Diego

Medellín, Colombia – The city of Medellín has a long and complicated history of conflict.  Several of the problems that it still faces today are paramilitary control and militarization that leads to armed political militias, territorial gang warfare, competition over lucrative narco-trafficking and public extortion operations, and poverty.  Amid this scene, it is the added issue of police abuse of power that is the focus of the 2011 IBJ JusticeMakers criminal justice project in Colombia.  The police in Medellín are notorious for committing illegal arbitrary arrests, maintaining illegal and inhumane detentions, and using excessive physical force and abuse, all especially with youths.  JusticeMakers Fellow Adriana, a lawyer and activist in Medellín, and a group of passionate public defense lawyers in the city have set out to strategically expose and denounce these abuses perpetrated by the police, and to directly defend the youths that suffer by their hand.  One of these youths is Diego.

Diego

Photo:  Diego, a youth of 25 years old, was arbitrarily arrested by anti-riot police near his home in Barrio Caicedo, Medellín.  Above, his left eye is still swollen and bloodshot from injuries inflicted by the police.

Diego is a painter and a self-taught musician who plays in a punk band and lives in Barrio Caicedo in Medellín.  One evening while walking home, he was arbitrarily arrested for being near a non-violent demonstration of people outside a public park in his neighborhood who gathered in support of a local resident who was being evicted.

The ESMAD (Escuadron Móvil Antidisturbios, or anti-riot police) are a notoriously brutal and aggressive branch of police, and upon noticing their arrival at the demonstration, Diego began to run to protect himself.  But he was stopped by a policeman on a motorcycle and surrounded by five ESMAD agents who refused to listen to his pleas that he had done nothing wrong and proceeded to throw him to the ground, kick him and release aerosol pepper spray into his eyes, mere inches from his face.  With his eyes badly burned, he saw hardly anything for the rest of the night.  The ESMAD dragged him by his arms into the patrol car –causing injuries that even now, a week later, he still suffers from– and drove him back to the local park, where many other youths had been detained in a large truck.  “It was terrifying not seeing, and not knowing where we were driving,” Diego said.  He heard an unidentified individual suggest to the police that he be taken to a health center for his wounds.  He was later released to friends who came to find him and helped him apply milk to his face to soothe his eye injuries.

During this incident many women, youths and children were indiscriminately attacked, as if they were not unarmed citizens.  “These excesses and abuses are committed daily,” explains JusticeMaker Adriana, “and are repeatedly justified on the grounds of maintaining ‘public order’.”

Diego with JusticeMaker Adriana

Photo:  Diego, supported by his friend Alex, meets with JusticeMaker Adriana to tell his story.

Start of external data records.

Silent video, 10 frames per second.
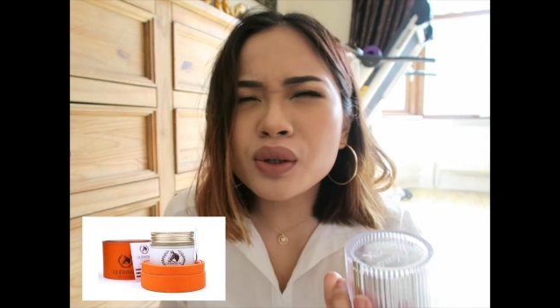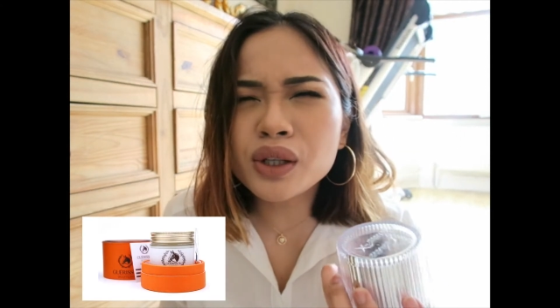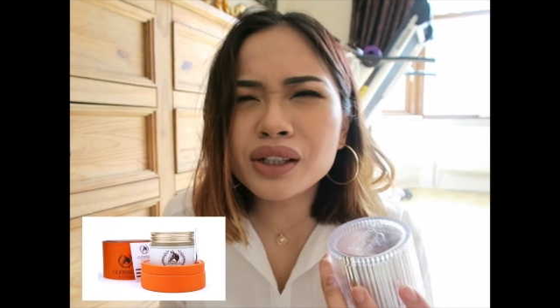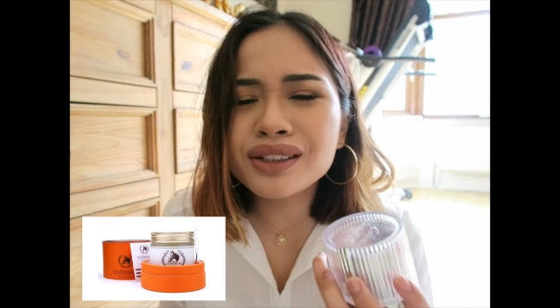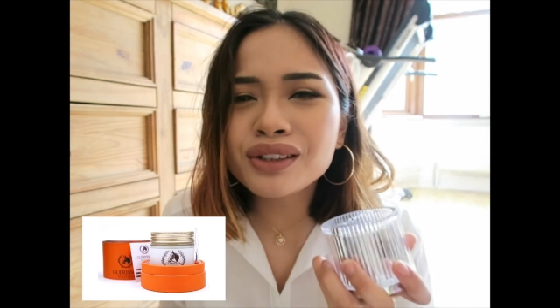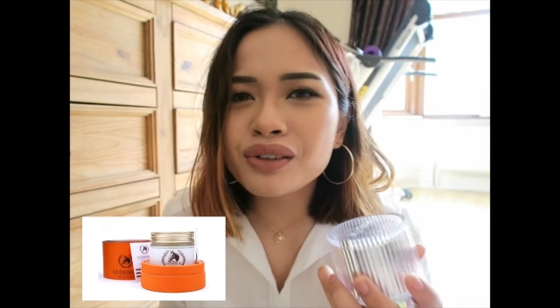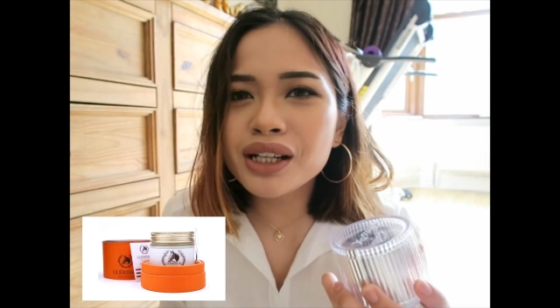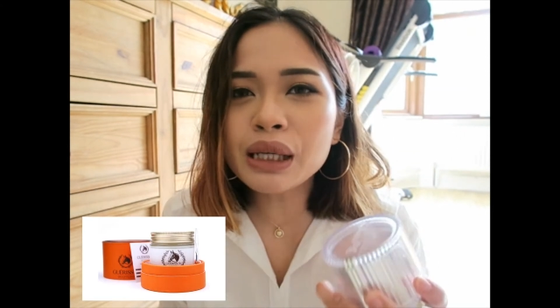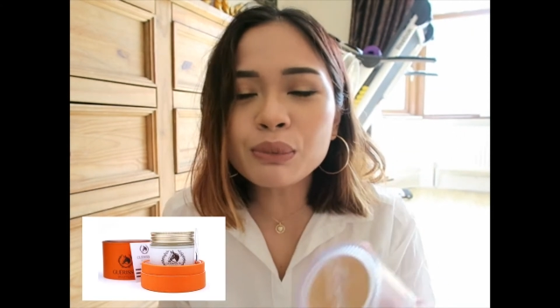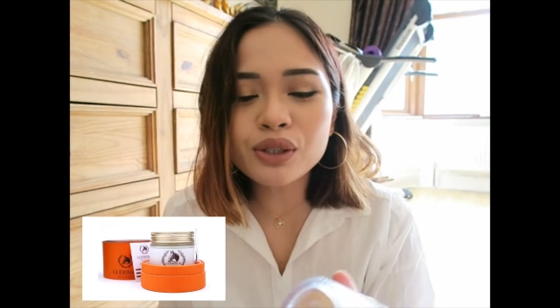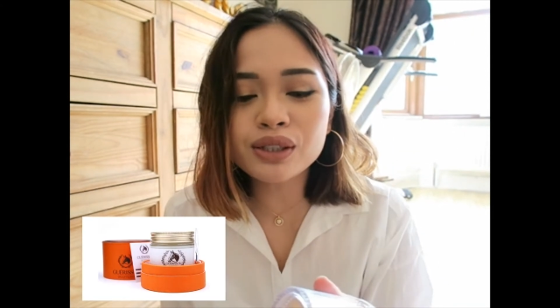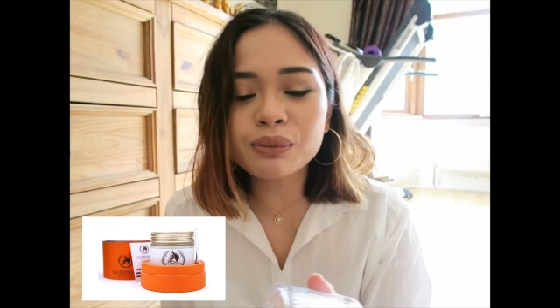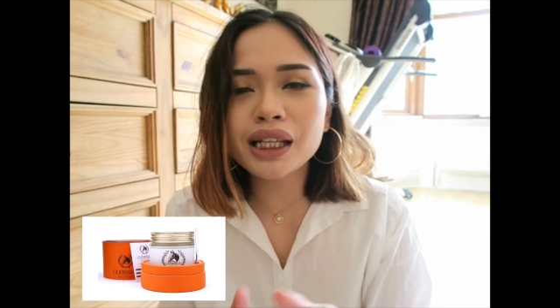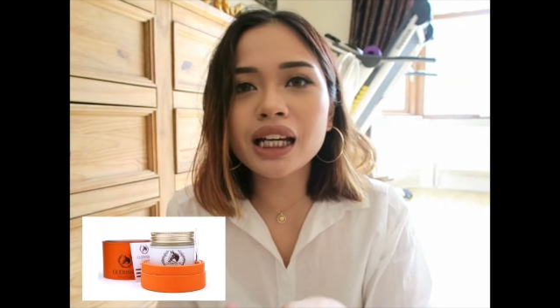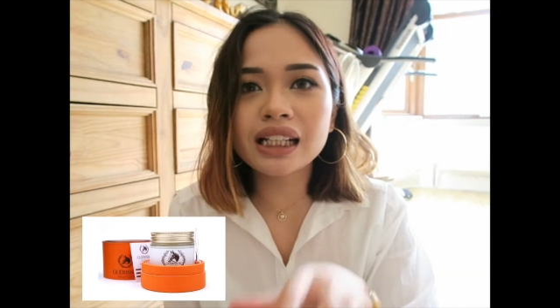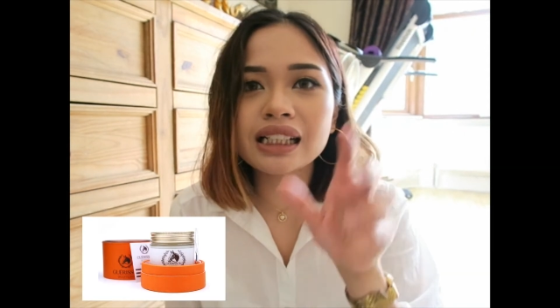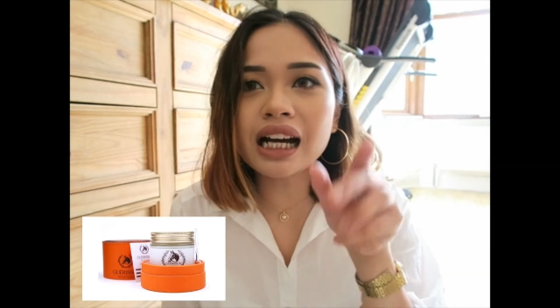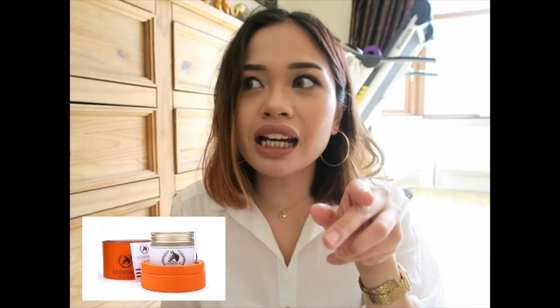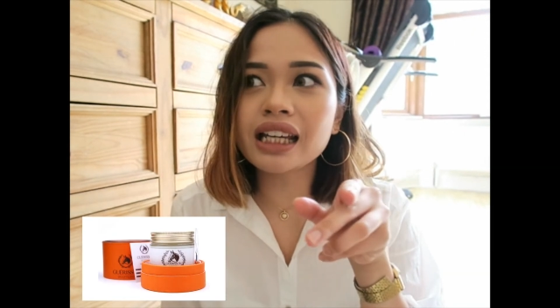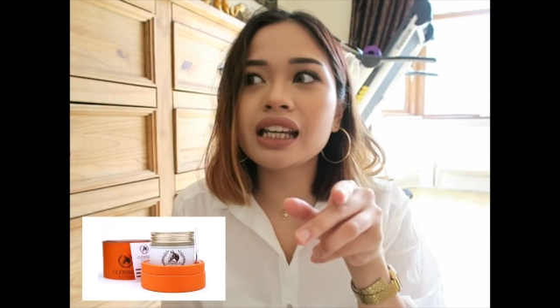oil cream or something, and
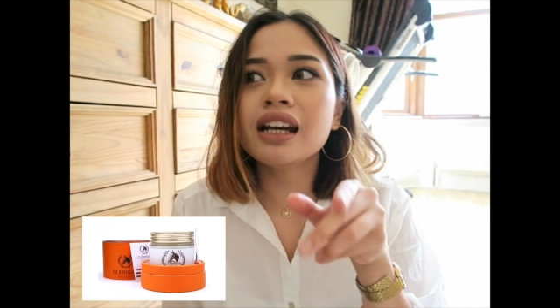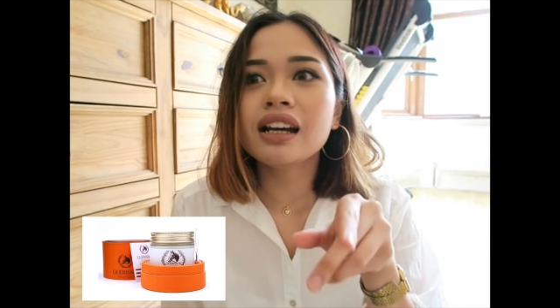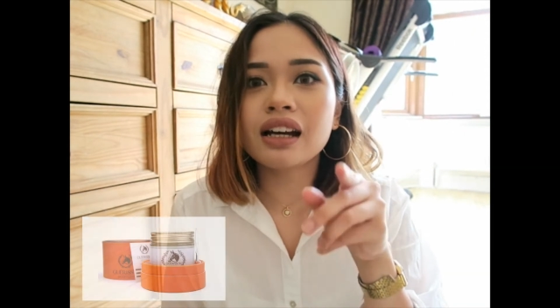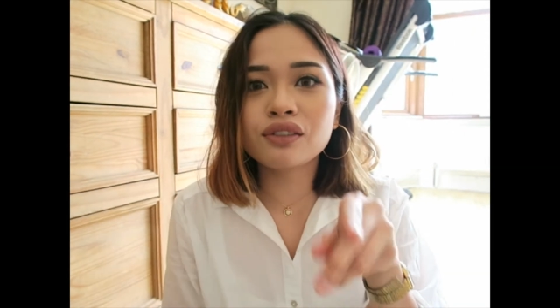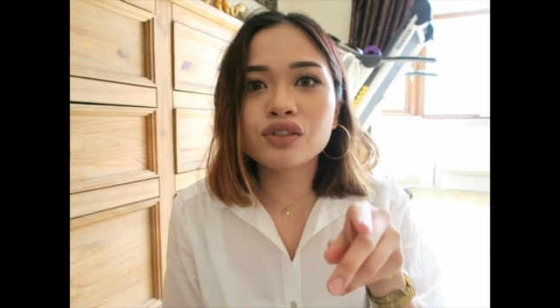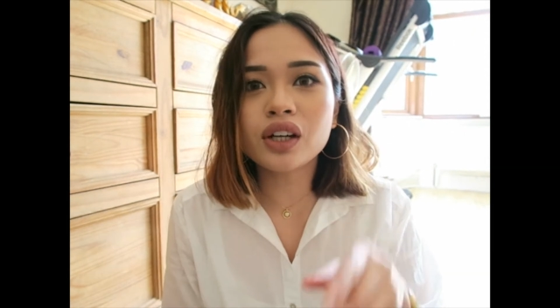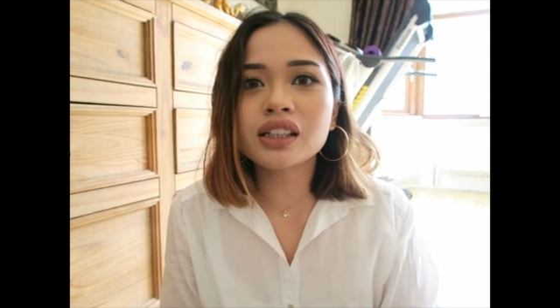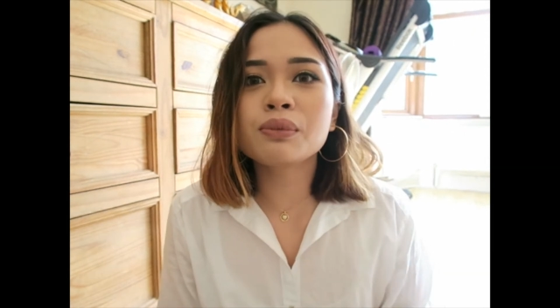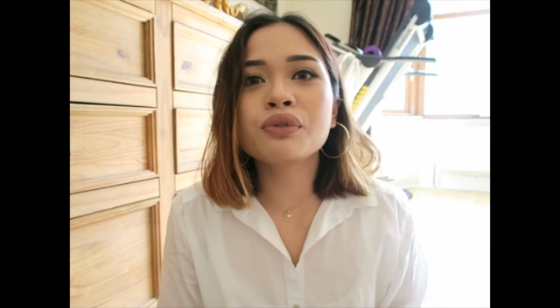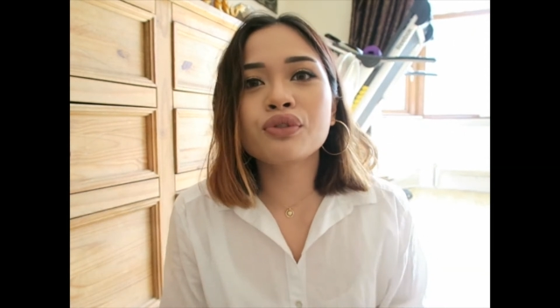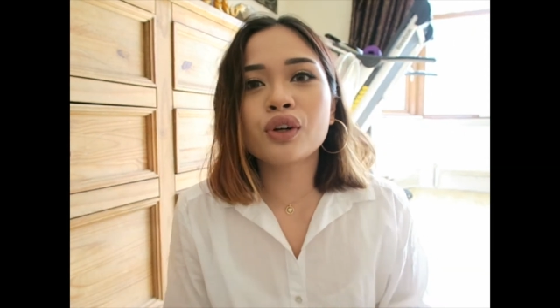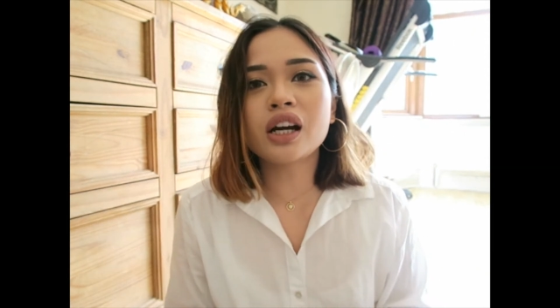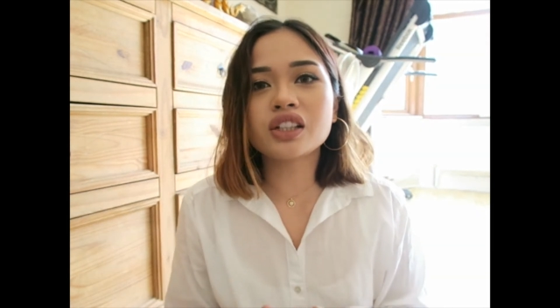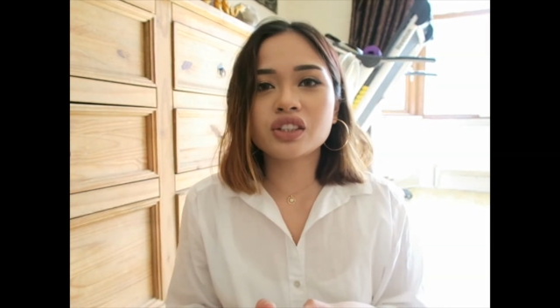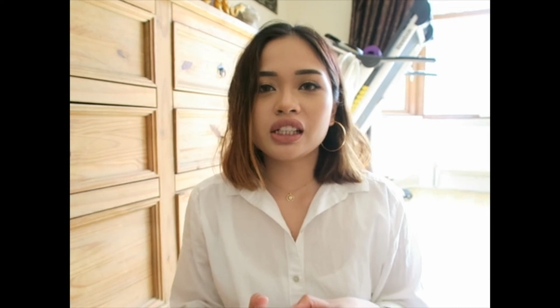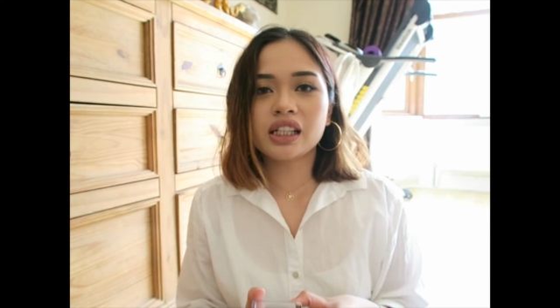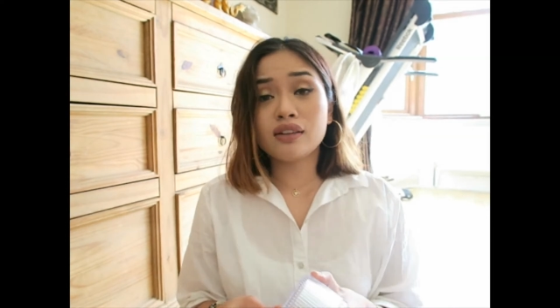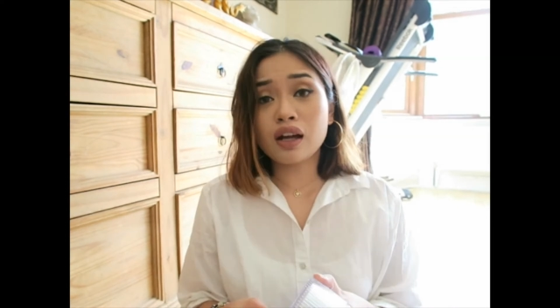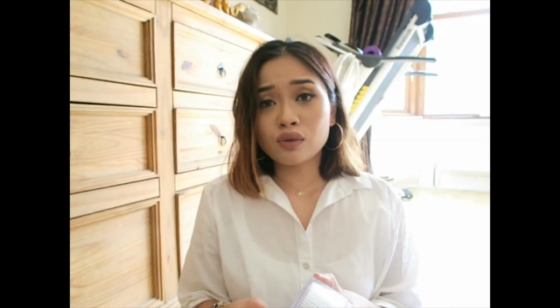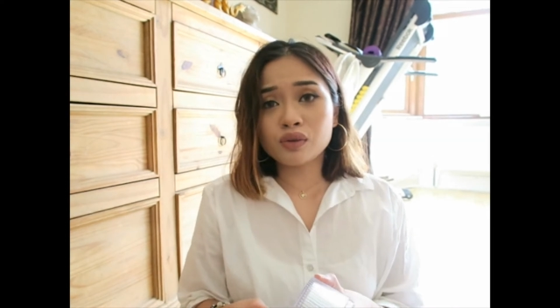I've tried that before actually,
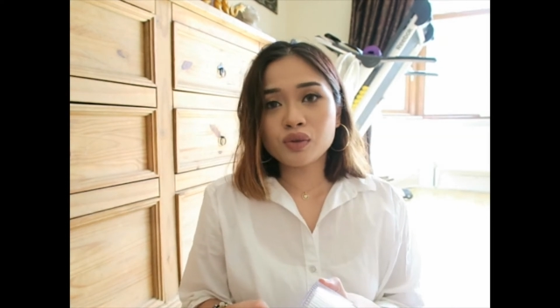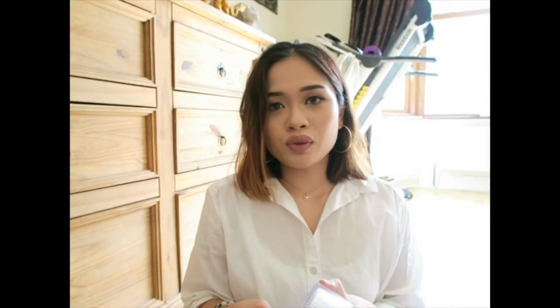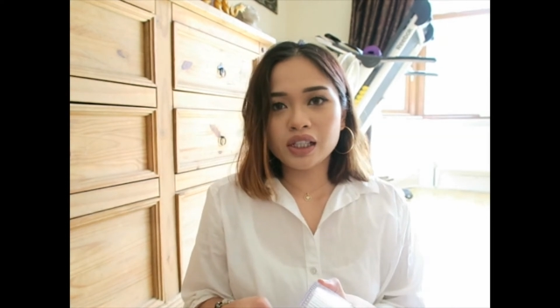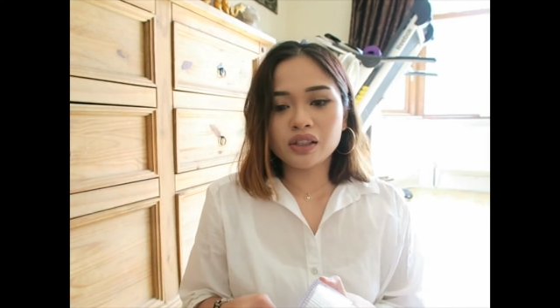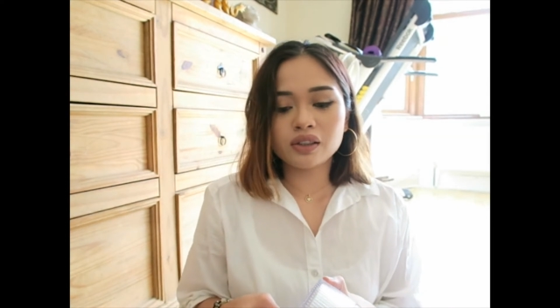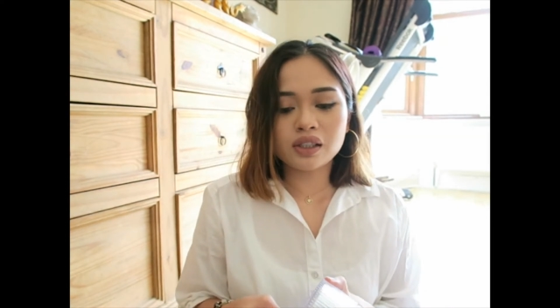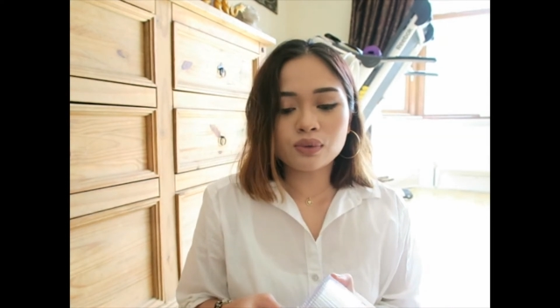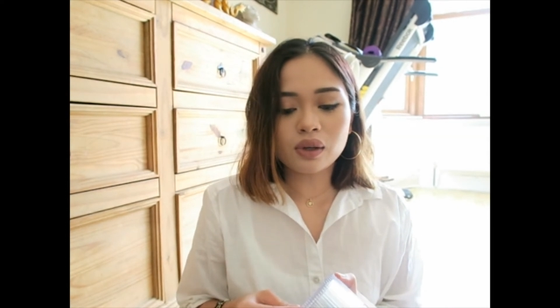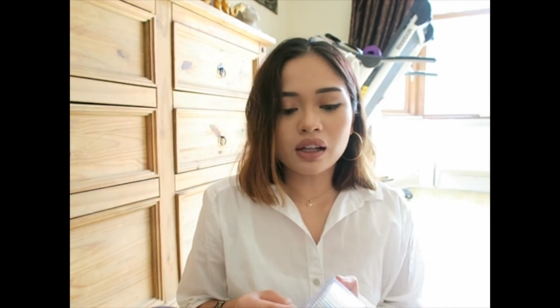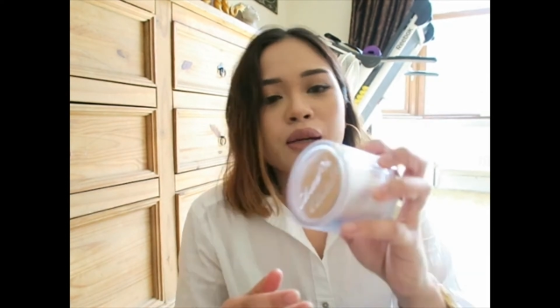and that one was really good as well.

Even through his recounting of this story, Diego’s amiability and smile never faded.  His badly injured eyes watered and disturbed him constantly throughout the interview.  After showing us the wounds on his ribcage and arms, he explained that he still cannot lift his arms without profound pain, or dress in the morning without difficulty.  His eagerness to tell his story at all, and to add his name to a list of young individuals ready to publicly denounce the police abuses of power from which they have suffered, is exactly the kind of light that this group of lawyers and JusticeMaker Adriana are seeking to expose the issue of illegal arbitrary arrest in Medellín.